By Steve Sailer
12/23/2016
Classicist Donna Zuckerberg, sister of Facebook’s Mark Zuckerberg, is back with a long article in Medium about Pick-Up Artists such as Roosh V, Neil Strauss, Mystery, and Ovid (43 BC — 17/18 AD):Bang RomeWhy no Roissy, Donna?Ovid and the Original Sin of Pickup Artistry
by Donna Zuckerberg
Silicon Valley-based Classics scholar. Editor of Eidolon.
Dec 21, 2015
… I can imagine why the idea of Ovid as their OG (“original gangster”) is so attractive to PUAs. The idea of an ancient Roman predecessor gives them legitimacy by implying that the seduction community has deep historical roots. And if Ovid can be claimed as one of their own, his status as a brilliant and influential poet reflects well on the entire movement and gives it intellectual credibility.
Embracing Ovid as the OG PUA is a significant choice. The extensive similarities between Ovid’s Ars Amatoria (called The Art of Love by Strauss, a translation I’ll return to momentarily) and the advice given by PUAs reveal some of the most consistently problematic elements of PUA ideology — the erasure of female subjectivity, the use of sexual partners (often interchangeable and indistinguishable) to bolster status within a community of men, the near-total disregard for affirmative consent.

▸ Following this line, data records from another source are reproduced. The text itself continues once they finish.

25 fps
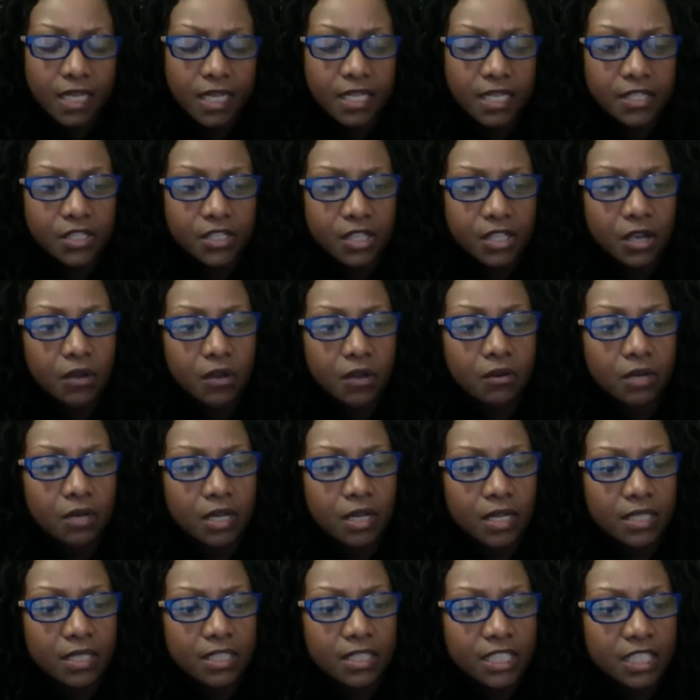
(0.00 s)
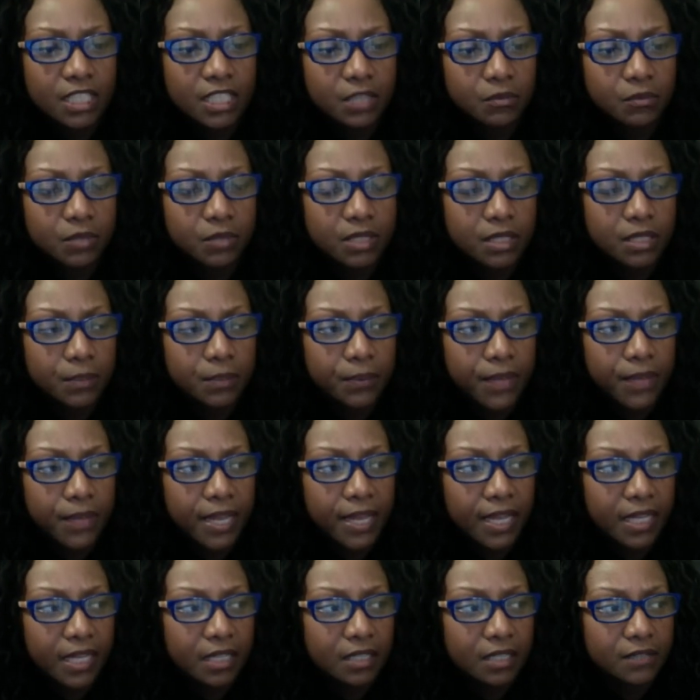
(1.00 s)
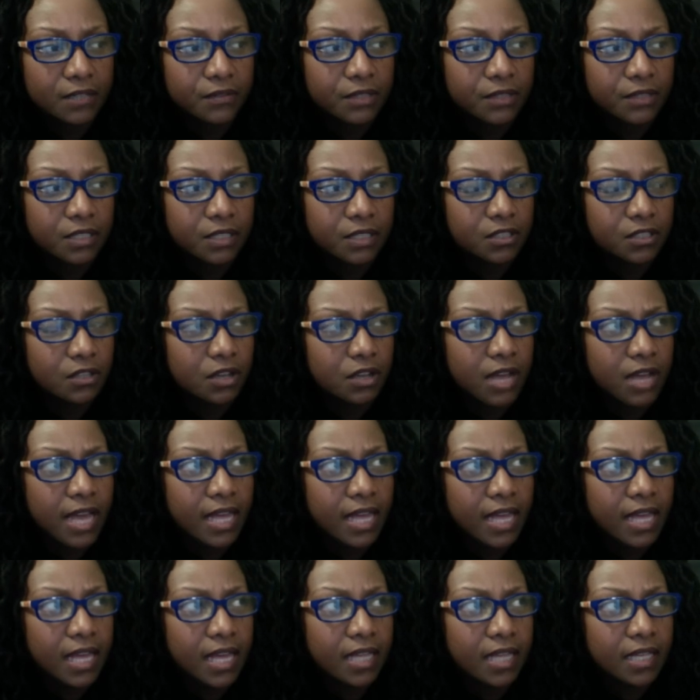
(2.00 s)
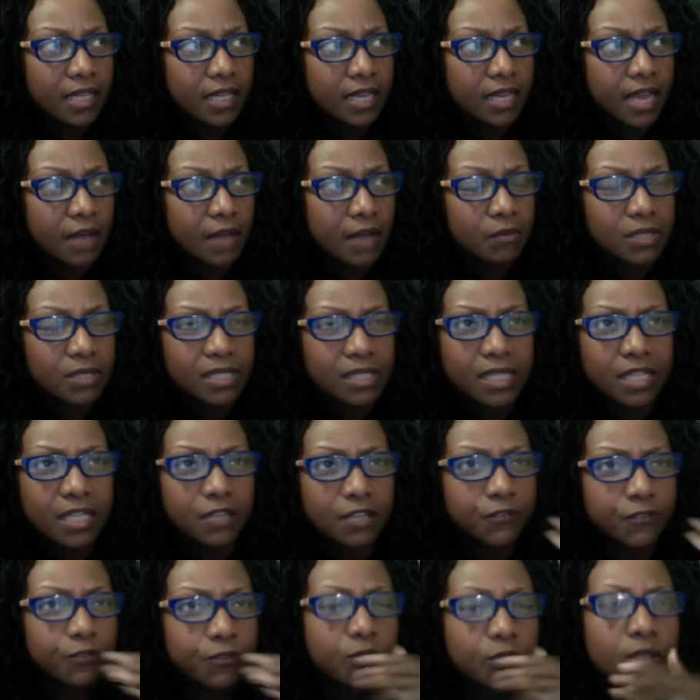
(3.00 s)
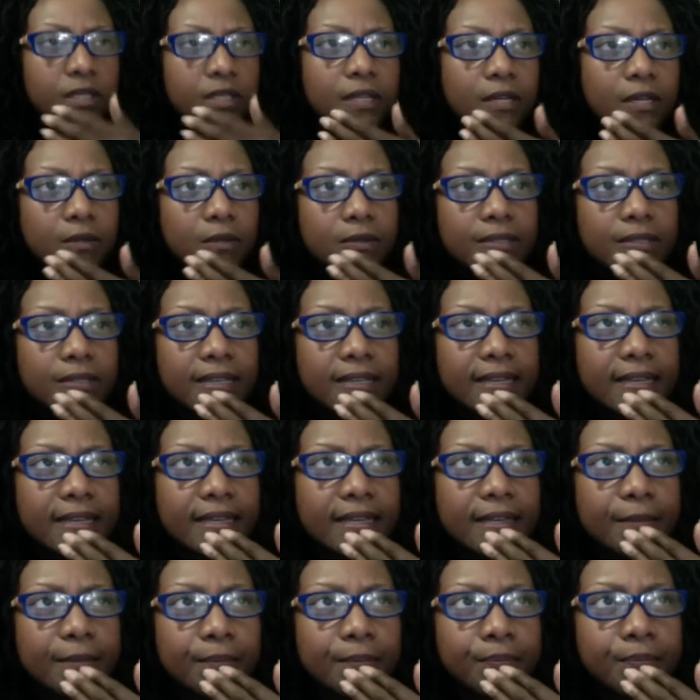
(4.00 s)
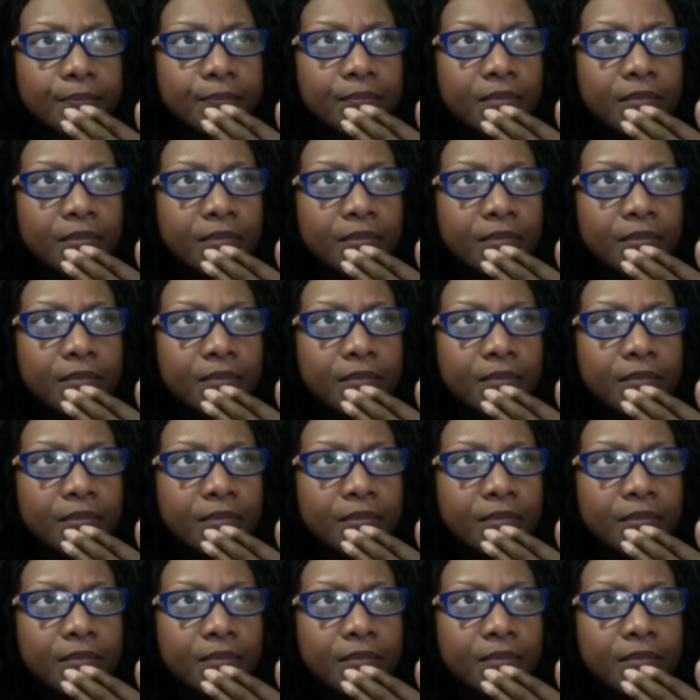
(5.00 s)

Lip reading: And so dealing with the pain of, you know, I was single for a long time.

Ovid may be the seduction community’s OG, but he also reveals their original sin: there are underlying flaws in the concept of seduction as a teachable skill that inevitably lead to negative consequences for men and women alike. By focusing on the conquest of women (“closing”), the women themselves become unimportant. The act of scoring, especially in front of your peers in the community via “field reports”, becomes the goal. But the negative consequences of treating seduction as a lifestyle go beyond the objectification of women. The men who succeed at becoming master PUAs often end up alone, unable to form healthy attachments, while those who fail can turn toward violent misogyny. In the end, it seems this truly is a strange game where the only winning move is not to play.